══ Source information
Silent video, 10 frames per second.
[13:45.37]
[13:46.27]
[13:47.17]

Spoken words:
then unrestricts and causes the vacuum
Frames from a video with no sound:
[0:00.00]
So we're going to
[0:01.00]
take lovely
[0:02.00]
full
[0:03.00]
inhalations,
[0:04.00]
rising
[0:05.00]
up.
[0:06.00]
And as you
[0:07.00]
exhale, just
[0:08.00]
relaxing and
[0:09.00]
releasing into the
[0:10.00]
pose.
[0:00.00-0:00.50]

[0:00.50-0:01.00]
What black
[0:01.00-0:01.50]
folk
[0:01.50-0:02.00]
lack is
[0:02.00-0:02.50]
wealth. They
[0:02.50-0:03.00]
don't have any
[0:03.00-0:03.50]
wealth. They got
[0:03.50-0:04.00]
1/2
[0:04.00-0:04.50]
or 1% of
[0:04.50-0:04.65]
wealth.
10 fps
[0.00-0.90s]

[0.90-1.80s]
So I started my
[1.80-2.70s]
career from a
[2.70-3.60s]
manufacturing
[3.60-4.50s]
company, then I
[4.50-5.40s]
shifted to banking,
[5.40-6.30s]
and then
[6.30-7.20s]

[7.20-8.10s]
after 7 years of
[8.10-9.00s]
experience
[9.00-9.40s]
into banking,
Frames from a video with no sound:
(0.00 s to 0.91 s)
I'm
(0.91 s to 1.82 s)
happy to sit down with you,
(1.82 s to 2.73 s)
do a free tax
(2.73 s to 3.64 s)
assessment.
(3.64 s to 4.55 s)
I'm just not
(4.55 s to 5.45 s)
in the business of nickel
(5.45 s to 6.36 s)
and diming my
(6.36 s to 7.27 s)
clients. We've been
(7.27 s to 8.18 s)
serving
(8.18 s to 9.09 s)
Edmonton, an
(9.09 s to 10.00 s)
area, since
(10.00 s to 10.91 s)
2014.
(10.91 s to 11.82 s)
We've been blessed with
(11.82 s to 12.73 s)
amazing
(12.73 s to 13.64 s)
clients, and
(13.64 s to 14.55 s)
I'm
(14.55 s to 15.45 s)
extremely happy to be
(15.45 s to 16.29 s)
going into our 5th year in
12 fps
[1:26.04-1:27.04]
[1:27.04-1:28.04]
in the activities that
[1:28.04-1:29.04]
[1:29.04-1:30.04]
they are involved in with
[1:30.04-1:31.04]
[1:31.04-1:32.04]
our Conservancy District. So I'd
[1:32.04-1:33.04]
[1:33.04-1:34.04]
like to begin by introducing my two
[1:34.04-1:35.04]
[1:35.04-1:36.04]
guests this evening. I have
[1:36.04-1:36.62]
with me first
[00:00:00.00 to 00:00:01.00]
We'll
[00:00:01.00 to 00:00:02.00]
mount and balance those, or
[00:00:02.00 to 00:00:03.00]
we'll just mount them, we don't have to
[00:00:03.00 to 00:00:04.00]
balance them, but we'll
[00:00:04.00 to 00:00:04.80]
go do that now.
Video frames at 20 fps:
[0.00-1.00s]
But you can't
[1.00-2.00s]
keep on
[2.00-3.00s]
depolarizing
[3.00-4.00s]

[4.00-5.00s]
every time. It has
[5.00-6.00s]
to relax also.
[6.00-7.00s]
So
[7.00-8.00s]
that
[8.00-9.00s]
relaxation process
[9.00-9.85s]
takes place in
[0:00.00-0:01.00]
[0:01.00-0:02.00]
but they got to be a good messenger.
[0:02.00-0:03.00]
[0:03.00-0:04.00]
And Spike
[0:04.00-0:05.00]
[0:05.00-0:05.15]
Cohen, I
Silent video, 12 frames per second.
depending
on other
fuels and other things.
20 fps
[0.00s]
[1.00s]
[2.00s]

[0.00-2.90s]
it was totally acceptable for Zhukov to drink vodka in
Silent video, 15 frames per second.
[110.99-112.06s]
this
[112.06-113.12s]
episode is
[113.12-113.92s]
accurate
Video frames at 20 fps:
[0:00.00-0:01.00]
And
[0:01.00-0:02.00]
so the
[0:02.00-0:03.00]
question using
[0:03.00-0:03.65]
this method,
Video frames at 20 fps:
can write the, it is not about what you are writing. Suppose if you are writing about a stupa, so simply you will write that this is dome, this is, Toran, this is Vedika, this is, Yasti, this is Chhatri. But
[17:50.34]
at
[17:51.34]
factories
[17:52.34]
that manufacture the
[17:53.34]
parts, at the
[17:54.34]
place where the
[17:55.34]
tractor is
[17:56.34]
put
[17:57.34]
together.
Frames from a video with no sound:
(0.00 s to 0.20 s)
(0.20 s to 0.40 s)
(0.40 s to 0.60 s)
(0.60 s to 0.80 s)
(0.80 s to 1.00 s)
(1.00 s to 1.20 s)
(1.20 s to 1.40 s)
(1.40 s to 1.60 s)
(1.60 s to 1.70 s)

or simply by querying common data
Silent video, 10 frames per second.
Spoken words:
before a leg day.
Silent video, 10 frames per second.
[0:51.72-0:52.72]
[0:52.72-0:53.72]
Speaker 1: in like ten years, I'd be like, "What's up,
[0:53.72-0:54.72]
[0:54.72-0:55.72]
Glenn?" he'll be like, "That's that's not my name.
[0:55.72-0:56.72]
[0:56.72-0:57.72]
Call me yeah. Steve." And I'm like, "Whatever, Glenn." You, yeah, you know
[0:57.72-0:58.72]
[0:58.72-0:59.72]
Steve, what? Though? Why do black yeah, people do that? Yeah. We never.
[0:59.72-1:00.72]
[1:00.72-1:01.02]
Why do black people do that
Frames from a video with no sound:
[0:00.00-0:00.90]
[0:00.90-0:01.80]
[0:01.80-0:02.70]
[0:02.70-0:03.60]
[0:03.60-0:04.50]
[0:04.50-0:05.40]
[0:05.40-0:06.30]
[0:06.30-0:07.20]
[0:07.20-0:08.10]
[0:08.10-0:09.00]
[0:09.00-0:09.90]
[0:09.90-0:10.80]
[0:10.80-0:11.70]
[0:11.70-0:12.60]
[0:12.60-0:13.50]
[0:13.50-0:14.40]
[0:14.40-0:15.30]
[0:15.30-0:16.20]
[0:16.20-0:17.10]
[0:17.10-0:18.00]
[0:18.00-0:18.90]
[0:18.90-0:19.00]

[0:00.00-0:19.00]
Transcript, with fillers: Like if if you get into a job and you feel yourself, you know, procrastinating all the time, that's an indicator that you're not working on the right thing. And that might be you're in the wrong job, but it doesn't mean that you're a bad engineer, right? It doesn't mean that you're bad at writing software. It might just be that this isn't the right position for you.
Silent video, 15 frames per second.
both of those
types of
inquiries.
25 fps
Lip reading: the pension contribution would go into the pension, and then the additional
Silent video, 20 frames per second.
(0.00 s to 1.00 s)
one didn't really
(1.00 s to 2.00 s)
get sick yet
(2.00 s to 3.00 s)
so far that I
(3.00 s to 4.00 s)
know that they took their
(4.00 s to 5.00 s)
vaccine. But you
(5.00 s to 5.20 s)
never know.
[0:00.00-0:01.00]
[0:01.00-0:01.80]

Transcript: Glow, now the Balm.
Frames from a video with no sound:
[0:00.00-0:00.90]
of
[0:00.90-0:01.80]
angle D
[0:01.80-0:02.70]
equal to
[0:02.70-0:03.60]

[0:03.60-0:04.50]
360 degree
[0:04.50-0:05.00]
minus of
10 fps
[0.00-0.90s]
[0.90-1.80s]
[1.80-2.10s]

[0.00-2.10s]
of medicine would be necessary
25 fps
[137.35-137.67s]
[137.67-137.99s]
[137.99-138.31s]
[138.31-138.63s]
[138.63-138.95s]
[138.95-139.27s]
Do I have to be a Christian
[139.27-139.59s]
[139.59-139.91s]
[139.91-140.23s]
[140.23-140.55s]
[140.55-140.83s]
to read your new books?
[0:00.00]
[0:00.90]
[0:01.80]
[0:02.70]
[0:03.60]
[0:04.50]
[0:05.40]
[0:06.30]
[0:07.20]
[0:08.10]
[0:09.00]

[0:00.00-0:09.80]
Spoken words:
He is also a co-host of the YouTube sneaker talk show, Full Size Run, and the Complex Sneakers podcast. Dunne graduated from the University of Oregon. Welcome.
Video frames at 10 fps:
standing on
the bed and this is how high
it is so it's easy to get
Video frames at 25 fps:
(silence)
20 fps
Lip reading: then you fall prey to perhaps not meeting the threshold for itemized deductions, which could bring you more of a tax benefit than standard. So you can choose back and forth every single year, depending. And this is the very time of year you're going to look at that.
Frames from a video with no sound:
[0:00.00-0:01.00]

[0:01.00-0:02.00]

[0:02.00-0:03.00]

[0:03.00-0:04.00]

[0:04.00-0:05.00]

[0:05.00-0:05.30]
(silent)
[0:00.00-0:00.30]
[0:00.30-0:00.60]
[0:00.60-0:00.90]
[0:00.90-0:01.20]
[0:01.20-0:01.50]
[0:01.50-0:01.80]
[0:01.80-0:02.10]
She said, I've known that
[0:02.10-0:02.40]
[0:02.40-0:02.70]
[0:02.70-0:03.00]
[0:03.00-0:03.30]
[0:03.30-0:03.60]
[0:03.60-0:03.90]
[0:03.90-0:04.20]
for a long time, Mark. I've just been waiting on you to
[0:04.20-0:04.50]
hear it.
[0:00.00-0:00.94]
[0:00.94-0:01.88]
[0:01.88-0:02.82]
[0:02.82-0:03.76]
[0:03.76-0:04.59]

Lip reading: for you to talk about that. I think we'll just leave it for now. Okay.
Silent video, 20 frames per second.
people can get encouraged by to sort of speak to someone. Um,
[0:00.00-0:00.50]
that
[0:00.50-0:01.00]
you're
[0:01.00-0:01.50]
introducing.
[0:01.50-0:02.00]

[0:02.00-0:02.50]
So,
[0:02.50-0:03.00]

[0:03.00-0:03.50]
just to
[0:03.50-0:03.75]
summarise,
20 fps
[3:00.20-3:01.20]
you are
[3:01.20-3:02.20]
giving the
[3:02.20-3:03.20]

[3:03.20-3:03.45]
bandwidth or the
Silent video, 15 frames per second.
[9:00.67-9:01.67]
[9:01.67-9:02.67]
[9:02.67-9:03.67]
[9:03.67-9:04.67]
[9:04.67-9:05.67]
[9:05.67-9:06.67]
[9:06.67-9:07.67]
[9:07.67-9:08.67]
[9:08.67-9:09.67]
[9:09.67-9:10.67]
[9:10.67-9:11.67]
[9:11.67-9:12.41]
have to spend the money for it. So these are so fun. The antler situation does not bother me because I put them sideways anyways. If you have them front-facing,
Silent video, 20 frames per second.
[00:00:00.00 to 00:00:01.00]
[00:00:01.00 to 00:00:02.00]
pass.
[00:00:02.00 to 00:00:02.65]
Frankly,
════
** Work order **
Write the number of lines in the data above that contain "Transcript", adding no other words.

** Your solution **
2